Even as projections of global recovery in 2010 flow from the IMF, the global economic meltdown has spawned a buzzword that seems to be on the lips of the chattering class: deglobalization. Look no further than Joshua Kurlantzick’s The World is Bumpy”  for a recent sampling.

 

“Many economists believed this global integration had become so deeply rooted it could never be undone. They were wrong. As the global financial crisis deepens, the world is undergoing exactly the reverse of the 1990s–a wrenching period of deglobalization in which governments throw up new walls and the ties binding nations together rapidly unravel. Nations like the United States, Japan, and Germany may suffer, but they will survive, as will powerful developing nations like China or Brazil that have large cash reserves, diversified economies, and enough political clout to protect their industries. On the other hand, poor and trade-dependent countries that remade their whole economies to take advantage of globalization will be devastated. Having opened up, these nations are now highly vulnerable to global financial currents, without the cash on hand to weather the storm. Perhaps even worse, these financial shifts are likely to spark massive social unrest and could take down one government after the next. If you thought globalization was destabilizing, just wait to see what deglobalization will do.”

Whether or not the undoing of what many have viewed as an unshakable trend of the post-Cold War is really occurring is still, at best, an open question. But certainly economic and financial developments are afoot that may raise doubt about the assumptionsthat globalization is an irreversible reality of our times.

It’s worth recalling, however, that this was also the conventional wisdom a century ago, when the first version of globalization wove together trade and finance so tightly worldwide, that leading intellectuals like Norman Angell argued that the interdependence of global trade and finance made war obsolete. World War I and the Great Depression ended Globalization 1.0.

But is a similar process of deglobalization underway now? This is the argument advanced in Kurlantzick’s New Republic piece, and a notion widely discussed in the blogosphere as any Google search of the word “deglobalization” will quickly reveal.

Certainly, as Kurlantzick chronicles, there is no dearth of troubling signs, starting with the first negative global growth rate since 1945. There is the drying up of capital flows to developing countries that fueled export-led growth in from Cambodia to Columbia. There is a widespread adoption of protectionist measures, albeit modest ones such as the “Buy America” provisions of Obama’s stimulus package, which illustrate how susceptible the ideal of free trade is to domestic political pressure.

From France to China other major economies have also been tempted by similar economic pressures, and the failure to advance global trade talks in the Doha round has not helped either. Even as the G-20 has made pronouncements supporting free trade, its members have nibbled at the edges of new restrictive trade measures. The economic crisis has strained European unity, as key European states wallow in recession, bestow new subsidies on already coddled farmers and struggle over new financial regulations and how to deal with desperate central European economies from Latvia to Ukraine.

Worse still, the economic crisis has dried up investment flowing to many hard hit developing nations like Cambodia whose export markets have shriveled. And countries like India, Pakistan, the Philippines and Mexico dependent on remittances from émigré workers have lost much of another key source of revenues. The uncertain fate of some five million Indian workers in the Arab Gulf states highlights how easily snapped may be sinews of economic integration. How severe the economic and political fallout in fragile states from Central America to Central Asia and Africa will be before things turn around remains to be seen.

But does all this really add up to a longer term trend of undoing economic and financial integration?

Probably not. But it does demonstrate that dynamic integration and a virtuous circle of global growth and prosperity are not something that occurs easily or permanently. The business cycle was not banished by the Age of Information.

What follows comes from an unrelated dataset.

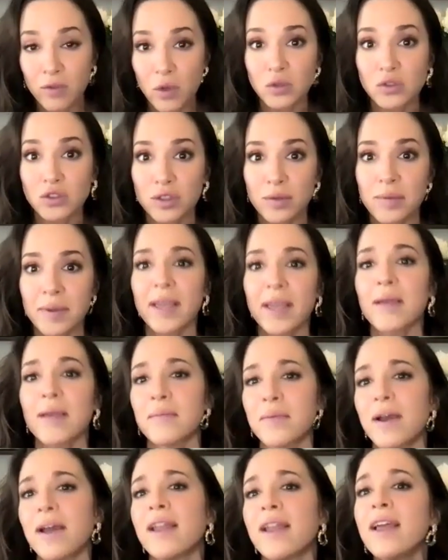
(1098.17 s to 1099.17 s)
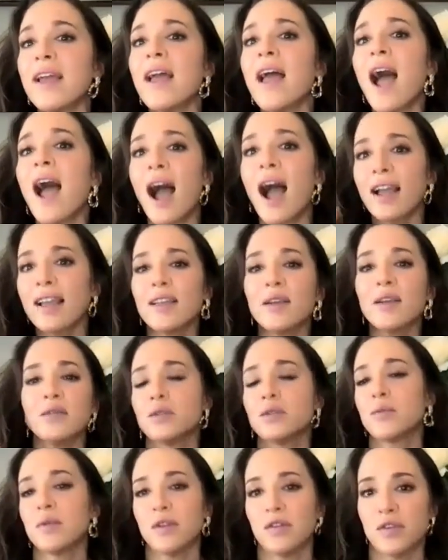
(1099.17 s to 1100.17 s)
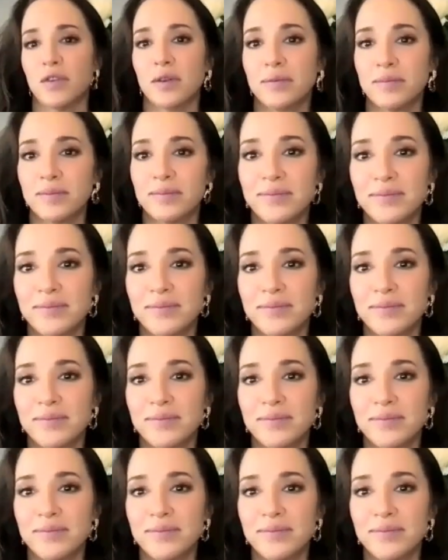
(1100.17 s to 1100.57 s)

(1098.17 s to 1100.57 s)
road trip again, but it was beautiful.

It is difficult to see global supply chains and markets of scale disappearing altogether and being replaced by an alternative model. Nor are a wave of  protectionist measures of Smoot-Hawley proportions rippling through the world’s major economies. And we are seeing the world’s leading and emerging economic actors in the G-20 not drifting toward conflict, but struggling to rewrite the rules of financial discourse. But it neither are we likely to see global financial markets flowing at anything resembling levels or the global reach of the decade prior to the 2008 financial meltdown.  And a generation from now, the dollar may well be seriously challenged as the world’s reserve currency.

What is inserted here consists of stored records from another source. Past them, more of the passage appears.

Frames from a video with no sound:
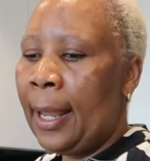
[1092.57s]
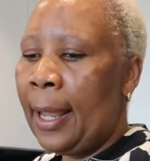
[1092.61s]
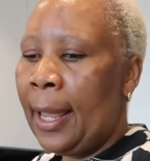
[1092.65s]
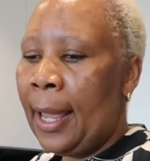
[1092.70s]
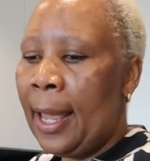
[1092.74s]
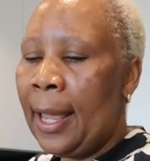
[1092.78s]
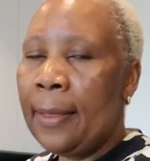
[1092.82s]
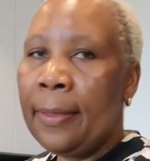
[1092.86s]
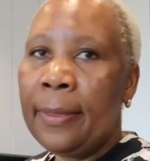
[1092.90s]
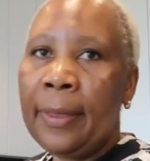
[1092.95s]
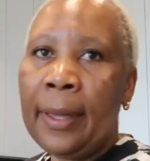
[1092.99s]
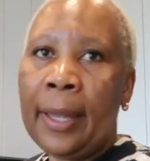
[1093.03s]

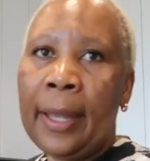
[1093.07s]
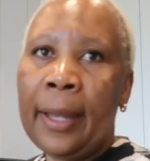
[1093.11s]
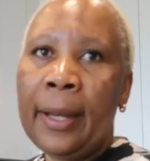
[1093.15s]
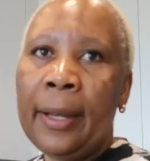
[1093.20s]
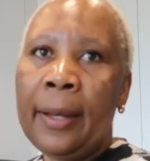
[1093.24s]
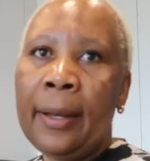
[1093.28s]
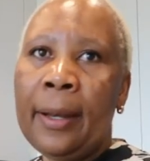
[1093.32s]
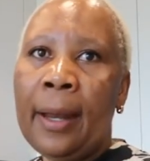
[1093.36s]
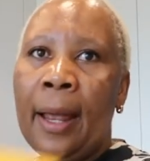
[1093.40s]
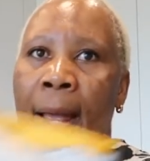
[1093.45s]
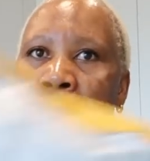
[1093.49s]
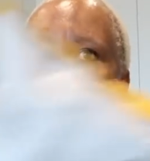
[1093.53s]
And
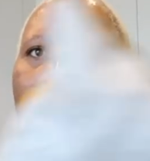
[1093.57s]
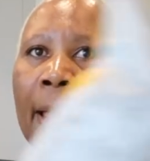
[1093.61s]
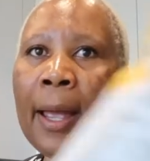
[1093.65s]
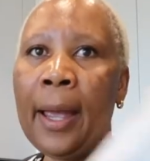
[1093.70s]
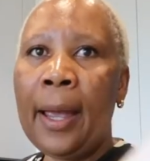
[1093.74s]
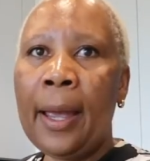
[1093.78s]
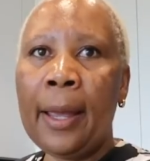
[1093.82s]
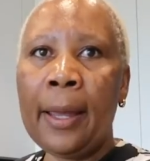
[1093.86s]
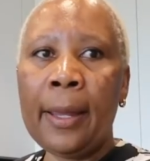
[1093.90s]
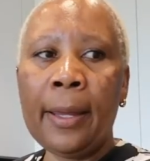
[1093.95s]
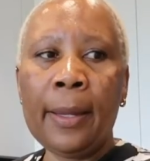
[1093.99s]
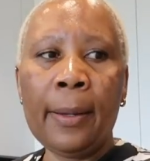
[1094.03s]
then
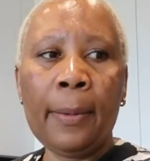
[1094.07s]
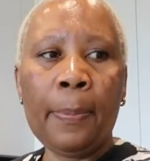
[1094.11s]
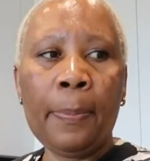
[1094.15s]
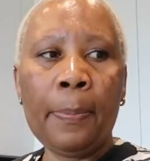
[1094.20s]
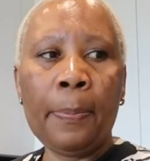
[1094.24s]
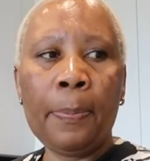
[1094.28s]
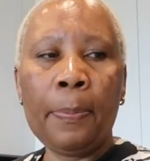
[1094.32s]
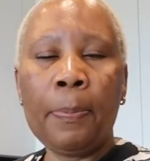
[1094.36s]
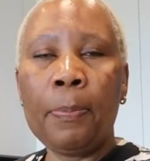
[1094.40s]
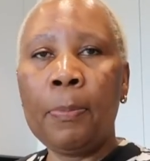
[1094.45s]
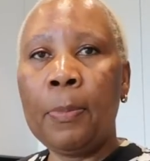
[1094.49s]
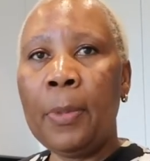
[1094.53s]
I
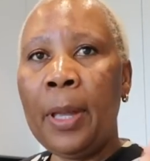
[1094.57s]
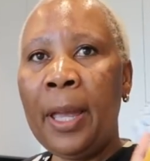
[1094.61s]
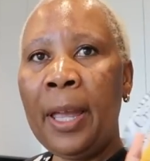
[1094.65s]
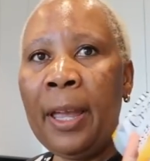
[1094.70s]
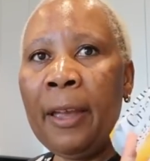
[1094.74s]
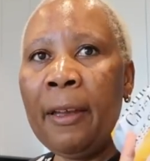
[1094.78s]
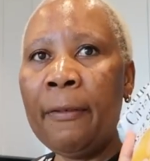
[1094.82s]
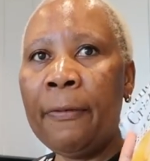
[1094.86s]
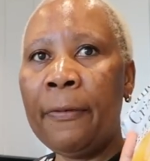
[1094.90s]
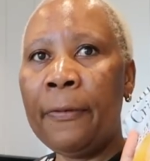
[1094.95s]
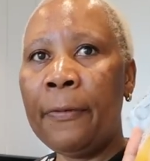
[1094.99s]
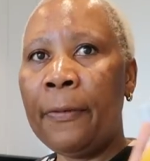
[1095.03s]

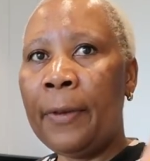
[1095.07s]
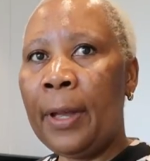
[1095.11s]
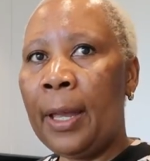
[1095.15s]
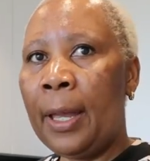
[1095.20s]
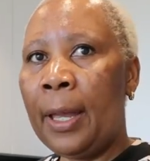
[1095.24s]
have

But on reflection, we are more likely to see a redefinition of globalization at a more modest pace and perhaps a less comprehensive scope if, as what many economic analysts envision as a modest, gradual economic recovery, unfolds in 2010-11 than a move away from the process entirely. The challenge of broadening and deepening globalization will be that much harder What the social and political consequences will be to such a new reality may be felt most by those most recently woven into the globalized world and particularly those on the margins of it.

Robert Manning is a senior advisor to the Atlantic Council.  The views expressed here are solely his own, not those of any U.S. government agency.